While there were certainly some proven veterans players in place, the featured part of the Braves was their youth, and it showed in the NLDS. Going scoreless in Games 1 and 2 in Dodger Stadium, the Braves looked like a lineup that wasn’t ready for the postseason. Sure, they were able to win Game 3, but going scoreless in back-to-back games will lead to an early postseason exit 10 times out of 10.

Five years ago, the Braves won their division, lost to the Dodgers in the NLDS, and missed the playoffs the ensuing four seasons. Now, the difference between 2013 and today is that five years ago the Braves were mostly a team of veterans in their prime, or on the back nine of their careers. Today, they’re a team with an improving young core that was founded after their playoff deprived 2014 season. This season was a great start to what could be an extremely bright future for the Braves, but nothing is a given.

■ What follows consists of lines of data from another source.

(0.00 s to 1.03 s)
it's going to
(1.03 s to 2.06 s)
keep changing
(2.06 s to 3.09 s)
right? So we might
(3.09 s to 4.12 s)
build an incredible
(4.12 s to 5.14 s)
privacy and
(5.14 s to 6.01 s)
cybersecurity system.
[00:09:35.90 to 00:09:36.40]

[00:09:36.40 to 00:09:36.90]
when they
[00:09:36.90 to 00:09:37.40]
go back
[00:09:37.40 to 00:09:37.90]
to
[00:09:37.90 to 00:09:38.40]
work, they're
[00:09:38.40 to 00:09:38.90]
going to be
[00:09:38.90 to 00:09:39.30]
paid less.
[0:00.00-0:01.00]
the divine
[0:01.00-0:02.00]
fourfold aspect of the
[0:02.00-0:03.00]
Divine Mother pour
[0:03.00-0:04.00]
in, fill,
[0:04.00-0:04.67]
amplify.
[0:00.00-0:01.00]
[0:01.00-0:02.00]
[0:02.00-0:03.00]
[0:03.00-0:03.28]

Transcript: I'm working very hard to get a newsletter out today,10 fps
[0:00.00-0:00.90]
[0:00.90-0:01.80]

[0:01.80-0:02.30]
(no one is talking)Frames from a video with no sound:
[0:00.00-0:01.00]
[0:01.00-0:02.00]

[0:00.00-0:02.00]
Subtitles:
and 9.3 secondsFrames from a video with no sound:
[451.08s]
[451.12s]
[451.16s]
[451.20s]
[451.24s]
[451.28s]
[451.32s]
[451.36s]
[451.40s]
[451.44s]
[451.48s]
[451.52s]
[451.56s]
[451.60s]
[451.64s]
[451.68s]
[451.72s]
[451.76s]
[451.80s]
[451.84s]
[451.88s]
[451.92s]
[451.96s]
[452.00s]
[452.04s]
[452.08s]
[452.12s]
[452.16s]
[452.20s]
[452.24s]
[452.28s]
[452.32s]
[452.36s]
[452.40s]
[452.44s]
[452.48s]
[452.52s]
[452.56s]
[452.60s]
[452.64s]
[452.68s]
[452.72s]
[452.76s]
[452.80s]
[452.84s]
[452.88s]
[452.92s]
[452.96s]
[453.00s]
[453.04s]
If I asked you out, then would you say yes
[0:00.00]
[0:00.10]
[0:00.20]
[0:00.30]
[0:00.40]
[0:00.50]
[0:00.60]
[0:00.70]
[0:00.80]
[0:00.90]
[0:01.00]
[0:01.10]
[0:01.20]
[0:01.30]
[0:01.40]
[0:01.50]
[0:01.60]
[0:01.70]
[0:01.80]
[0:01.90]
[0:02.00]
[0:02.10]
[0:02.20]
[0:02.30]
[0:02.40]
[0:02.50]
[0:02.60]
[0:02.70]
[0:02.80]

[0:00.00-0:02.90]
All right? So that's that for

Winning the division is not going to be a walk in the park for the Braves next season. Some would argue they were a beneficiary of the Nationals becoming an enigma, the Phillies falling apart, the Mets crawling into a cocoon, and the division, as a whole, being one of the worst in the sport in 2018. There will be the pressure of proving that last season wasn’t a fluke and that they can improve with age.

The Braves should be the frontrunners to win the NL East in 2019. But being expected to win the division and actually winning the division are two different animals.